I found that the festival ends at 11PM, so I finished my beer and went for a walk around the ‘hood, in search of the liquor store. I found it straight away, bought a couple of cans and headed back to the hostel garden where a party was ongoing. I chatted with some of the other partygoers, had a couple of beers and contemplated what to do. I was quite tired, which was normal as it was coming up to 1AM, which meant that it was 9 in the morning back home. The wise thing would ofcourse be to get some sleep after being awake for nearly 30 hours but those of you who have known me for a while will have guessed that I decided to walk to the nearest casino, which was the Stratosphere.
I walked into the casino and the place was packed with gamblers. Hundreds of slotmachines bleeped at me in a neverending cacaphony of noise. Delirious light shows flashed from every direction and the ticking of paid out quarters was around every corner. It was like somebody put a borderline schizophrenic in charge of every button and switch in the building. I loved it straight away.

        Wanna play?

I got a beer from the nearest bar and wandered around for a bit, having a look at the roulette tables and people playing craps, before I found a slot machine that looked cool.  I put in a 5 dollar bill and played for a while, winning some, loosing some and I was just about to figure out where I was going to get my next Corona from when, as if sent by some higher power, a very good looking waitress walked up to me and asked if I would like another beer. I certainly would, so I ordered another Corona and went back to my game. About 5 minutes later, she put down a fresh bottle on the shelf next to my slot machine. I put 2 dollars on her tray and while I was going through my pockets to find the rest of the money, she walked off.
So it IS true that they give you free booze when you’re gambling in Vegas!
This was an interesting development.

I had heard about this several times, but I expected that they’d only give free booze to the high rollers or regulars. I had been playing penny slots for about 15 minutes, and already got a free drink out of it. As it turned out, the casinos in Vegas –all casinos- are very happy to give you as much free drink as you want, mostly based on the idea that a drunk customer is a happy customer and will be reluctant to leave. Ofcourse, another avenue of reasoning in this is that drunk customers make stupid gambling decisions, so the free booze pays itself back in lost bets.
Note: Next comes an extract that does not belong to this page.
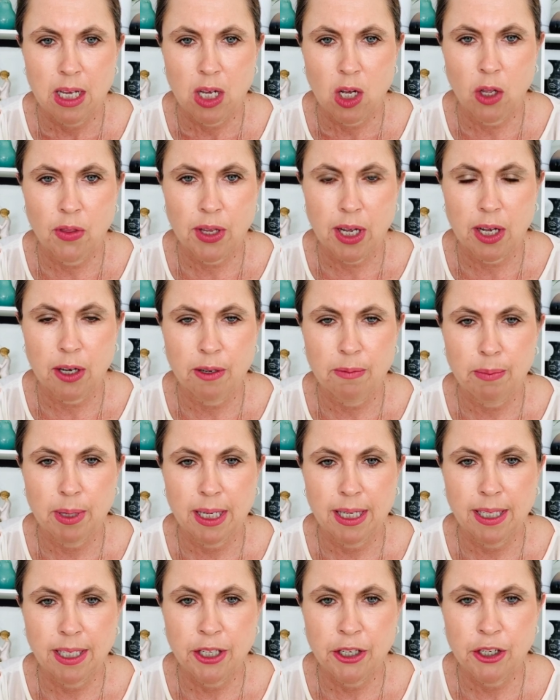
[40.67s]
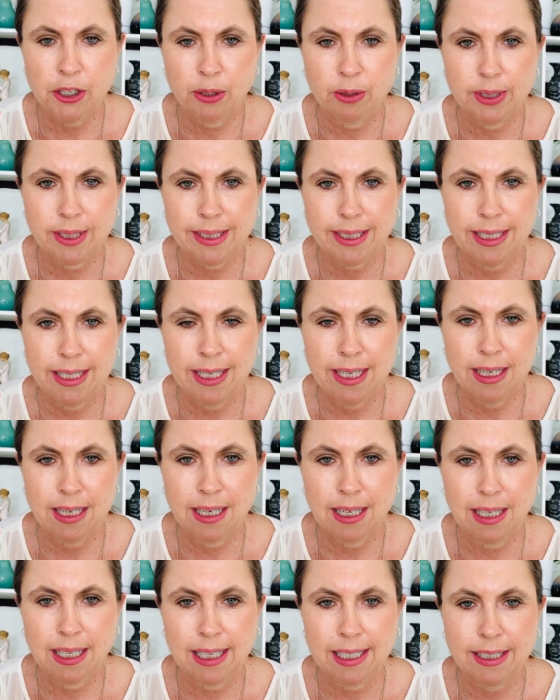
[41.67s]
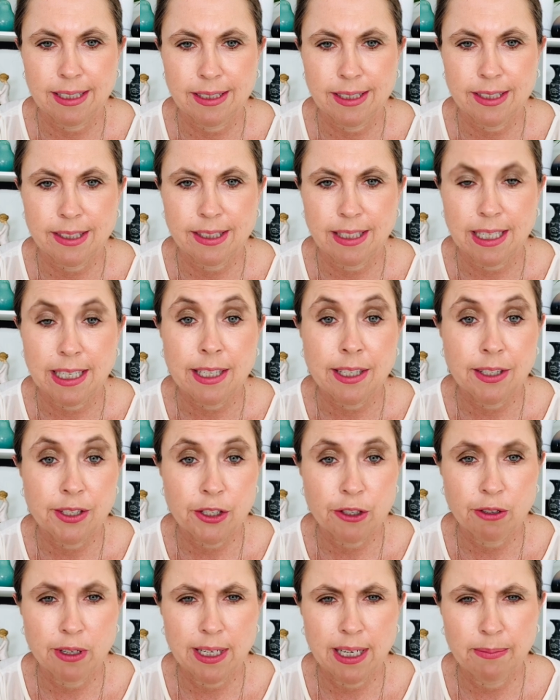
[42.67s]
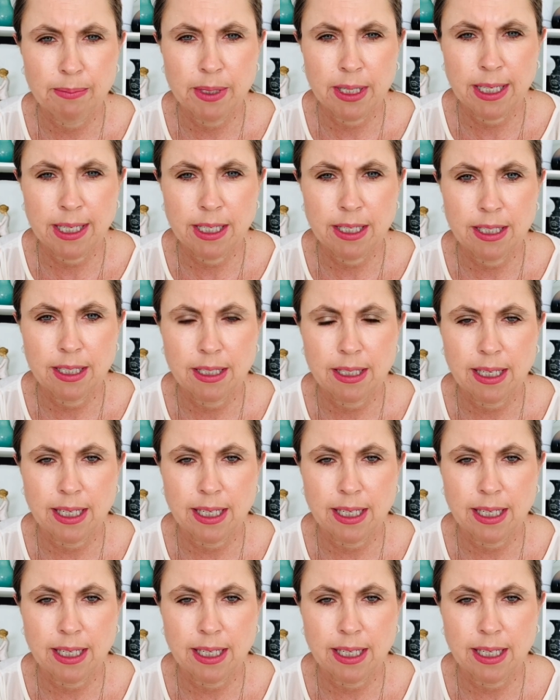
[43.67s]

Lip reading: On the homepage, you'll see latest industry update,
Whatever the case, I was a happy customer now and at the end of my time in Vegas I realised that I had never gotten so much free beer in any city. Over the next hours, I happily wandered around the casino, playing a game here, having a drink there and generally having a great time.
My eyes were getting heavy though. The combination of being awake for 34 hours and spending most of that time drinking made me very tired all of a sudden, and I finally decided to call it a day. I walked back to the hostel while the sun was coming up over the horizon. I made one final stop at 7/11 to get a beer for the road and drank it in the hostel’s courtyard where 2 people were just getting ready to go out for the day, 3 were still drinking and 1 was passed out with his head on the table.
Vegas does that to you. And I loved every second of it.